Women's unpaid labour is still not included in national accounts, with all the implications for public policy that that entails, rape conviction as a proportion of reported rapes is frightenly low and I don't seem to be able to walk down the road or get on a bus without having a highly sexualised image of a women presented to me at every opportunity. My favourite one to hate at the moment is one advertising a programme called 'Skins'; I really enjoy having to look at that at the bustop surrounded by primary school kids.

There's an excellent article in the Guardian about it where Katherine Rake, the Director of The Fawcett Society.

It's a wide ranging interview looking back, as well as forward, but for me she really hits the nail on the head for me when she says:

"We are only half way through the revolution: there has been a huge change in women's lives but very little in men's. We have got to look at what happens in men's lives in future, in terms of a fairer division of labour and getting the benefits and costs of that."

Such completion of the revolution means wading into the private sphere to challenge the very way most of us live our lives, but Rake remains unapologetic. "There has to be a day that happens. This is very much a part of [Fawcett's] heritage. Unless you talk about changing the rules, about social transformation, the fundamental rules don't change and you are not going to be offering equality for women.

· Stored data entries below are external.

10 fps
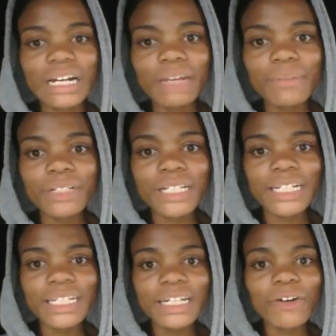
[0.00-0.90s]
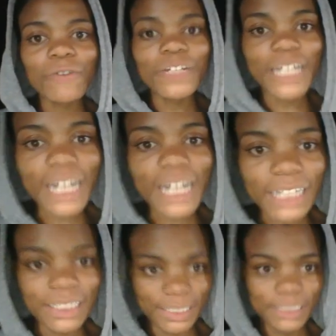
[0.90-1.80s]
put the link of the
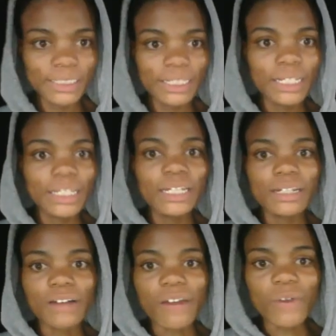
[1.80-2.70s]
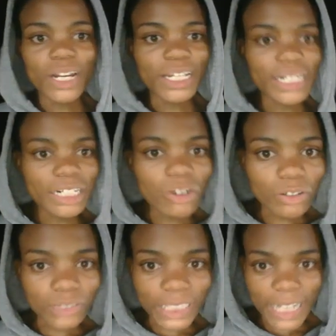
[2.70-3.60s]
ad, when I click
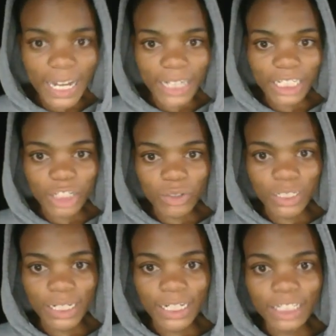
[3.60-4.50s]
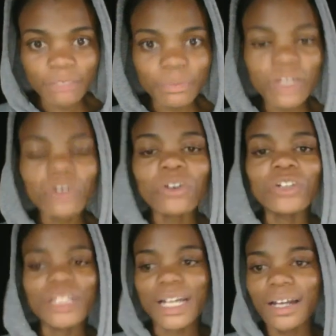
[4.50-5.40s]
on the ad, it will direct me on
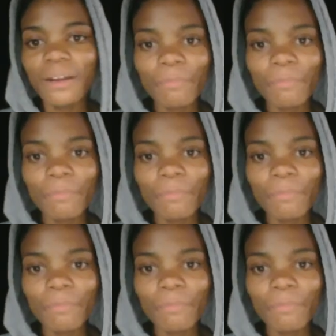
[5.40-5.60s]
the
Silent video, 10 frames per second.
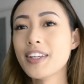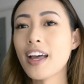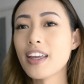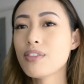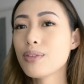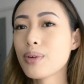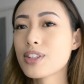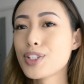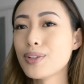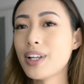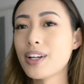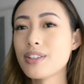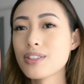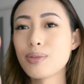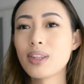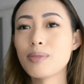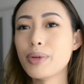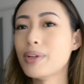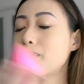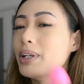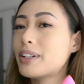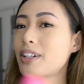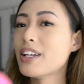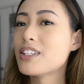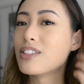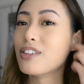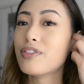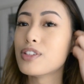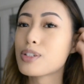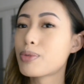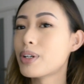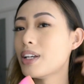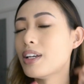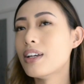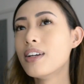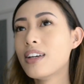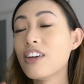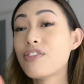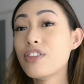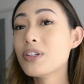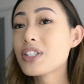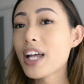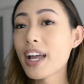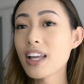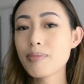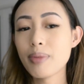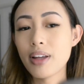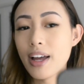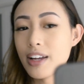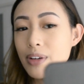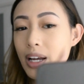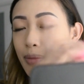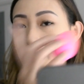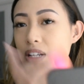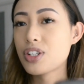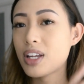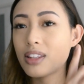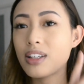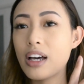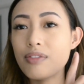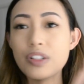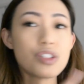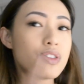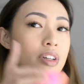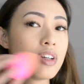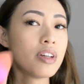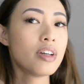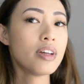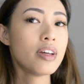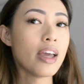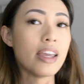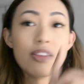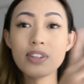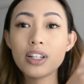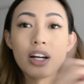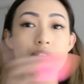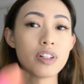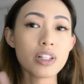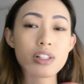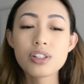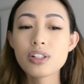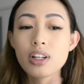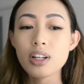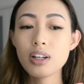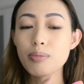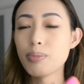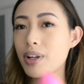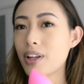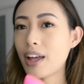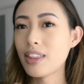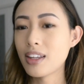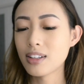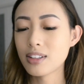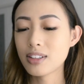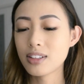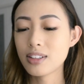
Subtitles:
Yeah, even with 2 layers with the beauty blender, it still feels pretty, it feels like, but I managed to get the coverage, an even coverage. But I think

"We have done as much as we can levering women into a system designed by men for men. Now we have to work for a society where the rules are fitted for everybody."

Don't worry! I too, the good liberal that I am, get nervous when people talk about wading into the private sphere, but she has got a point.

To be honest, I think this is what we've been trying to do in the Lib Dems for too long; we have been focussing on getting women to change and to go on all sorts of training so we can play the selection game the same way the guys do.

When we get our heads around the fact that diversity is not about looking different on the outside but, in fact, about doing things differently and that it's possible to believe in liberalism but approach the practice of politics differently, we will start to make some progress on diversity.

And changing the way we do things (the rules) means everyone, including men and I think that will make politics and liberal democrat politics, in particular, better for all of us, not just women! Hooray!

Why do people always think they are the exception?

Ok, Mr McClintock, which bit of the word legislation do you not understand? It is the law that you are not allowed to discriminate against people on the basis of their sexuality. A law that every one of us is subject to whilst we are in the United Kingdom.

What a person chooses to believe, and Christian beliefs are a choice thankfully not predetermined biologically, is not a good enough reason for the law not to apply to that person. For goodness sake, why do ‘committed’ religionists always think that exceptions should be made for them? You choose to believe it; you interpret your book in that way, nobody is making you and nobody should be making an exception for you!

Grrrrr……

On a more positive note I've finally worked out how to deal with the increasingly 'anti-atheist/agnostic' comments that have been cropping up on Thought for the Day; I now make sure I'm blow drying my hair at about 7.50am and I don't get to hear them at all!

Of course, this completely crews up my critical path on the major project that is getting me from my bed into my clients office looking vaguely presentable and professional, but it is worth it.

Better to be into the office 10 minutes later than be continually offended each morning; we only have the one life and it's far too short for that kind of stress!!